If a bug in the AS400 software allows for mistaken, duplicate PKs, I want to either ignore those rows or, preferably, just select one of the rows with the duplicate key but not both of them.
This SELECT statement should probably happen from the SELECT statement in my SSIS project which connects to the mainframe through an ODBC connection.
I suspect that there may not be a "simple" solution to my problem. I'm hoping, however, that I'm wrong.
Since you are using SSIS, you must be using OLE DB Source to fetch the data from AS400 and you will be using OLE DB Destination to insert data into SQL Server.
Let's assume that you don't have any transformations
Add a Sort transformation after the OLE DB Source. In the Sort Transformation, there is a check box option at the bottom to remove duplicate rows based on a give set of column values. Check all the fields but don't select the Primary Key that comes from AS400. This will eliminate the duplicate rows but will insert the data that you still need.
I hope that is what you are looking for.
In SQL Server 2005 and above:
SELECT *
FROM (
SELECT *,
ROW_NUMBER() OVER (PARTITION BY almost_unique_field ORDER BY id) rn
FROM import_table
) q
WHERE rn = 1
There are several options.
If you use IGNORE_DUP_KEY (http://www.sqlservernation.com/home/creating-indexes-with-ignore_dup_key.html) option on your primary key, SQL will issue a warning and only the duplicate records will fail.
You can also group/roll-up your data but this can get very expensive. What I mean by that is:
SELECT Id, MAX(value1), MAX(value2), MAX(value3) etc
Another option is to add an identity column (and cluster on this for an efficient join later) to your staging table and then create a mapping in a temp table. The mapping table would be:
CREATE TABLE #mapping
(
RowID INT PRIMARY KEY CLUSTERED,
PKIN INT
)
INSERT INTO #mapping
SELECT PKID, MIN(rowid) FROM staging_table
GROUP BY PKID
INSERT INTO presentation_table
SELECT S.*
FROM Staging_table S
INNER JOIN #mapping M
ON S.RowID = M.RowID
If I understand you correctly, you have duplicated PKs that have different data in the other fields.

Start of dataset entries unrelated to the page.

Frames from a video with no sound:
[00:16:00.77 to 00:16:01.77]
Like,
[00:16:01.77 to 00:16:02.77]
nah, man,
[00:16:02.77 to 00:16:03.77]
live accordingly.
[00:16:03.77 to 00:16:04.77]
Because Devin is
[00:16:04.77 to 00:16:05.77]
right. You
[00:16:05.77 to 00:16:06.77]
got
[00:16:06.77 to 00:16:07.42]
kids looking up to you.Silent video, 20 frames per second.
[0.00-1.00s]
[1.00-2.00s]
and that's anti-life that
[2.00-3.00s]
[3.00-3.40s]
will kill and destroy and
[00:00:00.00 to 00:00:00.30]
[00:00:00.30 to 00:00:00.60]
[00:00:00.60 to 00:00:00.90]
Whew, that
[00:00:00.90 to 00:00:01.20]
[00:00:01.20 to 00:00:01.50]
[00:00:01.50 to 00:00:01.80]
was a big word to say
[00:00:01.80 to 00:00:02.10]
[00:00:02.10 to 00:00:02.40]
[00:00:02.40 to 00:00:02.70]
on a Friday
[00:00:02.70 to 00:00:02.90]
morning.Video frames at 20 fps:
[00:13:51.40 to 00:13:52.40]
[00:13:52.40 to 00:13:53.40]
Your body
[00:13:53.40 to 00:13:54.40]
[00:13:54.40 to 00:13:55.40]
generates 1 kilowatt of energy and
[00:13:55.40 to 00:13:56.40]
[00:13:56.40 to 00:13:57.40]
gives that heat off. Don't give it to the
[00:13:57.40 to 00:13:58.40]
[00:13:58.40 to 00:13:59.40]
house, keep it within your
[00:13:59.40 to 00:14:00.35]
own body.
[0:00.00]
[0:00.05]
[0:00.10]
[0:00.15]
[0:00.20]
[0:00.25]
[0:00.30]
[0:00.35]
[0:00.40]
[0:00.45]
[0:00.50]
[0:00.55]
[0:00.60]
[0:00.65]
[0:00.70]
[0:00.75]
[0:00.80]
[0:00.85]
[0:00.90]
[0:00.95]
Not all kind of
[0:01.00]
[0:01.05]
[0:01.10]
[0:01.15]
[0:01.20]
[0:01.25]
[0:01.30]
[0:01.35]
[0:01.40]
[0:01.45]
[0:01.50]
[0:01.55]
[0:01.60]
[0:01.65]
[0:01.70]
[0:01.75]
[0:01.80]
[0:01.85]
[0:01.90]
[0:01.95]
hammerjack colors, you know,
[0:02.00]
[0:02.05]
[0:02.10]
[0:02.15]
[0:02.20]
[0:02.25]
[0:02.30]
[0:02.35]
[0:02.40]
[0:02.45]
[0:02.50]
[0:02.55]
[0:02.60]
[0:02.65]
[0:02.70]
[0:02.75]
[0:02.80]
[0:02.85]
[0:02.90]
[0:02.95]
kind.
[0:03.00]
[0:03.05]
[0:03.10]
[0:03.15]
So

First, put the data from the other database into a staging table. I find it easier to research issues with imports (especially large ones) if I do this. Actually I use two staging tables (and for this case I strongly recommend it), one with the raw data and one with only the data I intend to import into my system.
Now you can use and Execute SQL task to grab the one of the records for each key (see #Quassnoi for an idea of how to do that you may need to adjust his query for your situation). Personally I put an identity into my staging table, so I can identify which is the first or last occurance of duplicated data. Then put the record you chose for each key into your second staging table. If you are using an exception table, copy the records you are not moving to it and don't forget a reason code for the exception ("Duplicated key" for instance).
Now that you have only one record per key in a staging table, your next task is to decide what to do about the other data that is not unique. If there are two different business addresses for the same customer, which do you chose? This is a matter of business rules definition not strictly speaking SSIS or SQL code. You must define the business rules for how you chose the data when the data needs to be merged between two records (what you are doing is the equivalent of a de-dupping process). If you are lucky there is a date field or other way to determine which is the newest or oldest data and that is the data they want you to use. In that case once you have selected just one record, you are done the intial transform.
More than likely though you may need different rules for each other field to choose the correct one. In this case you write SSIS transforms in a data flow or Exec SQl tasks to pick the correct data and update the staging table.
Once you have the exact record you want to import, then do the data flow to move to the correct production tables.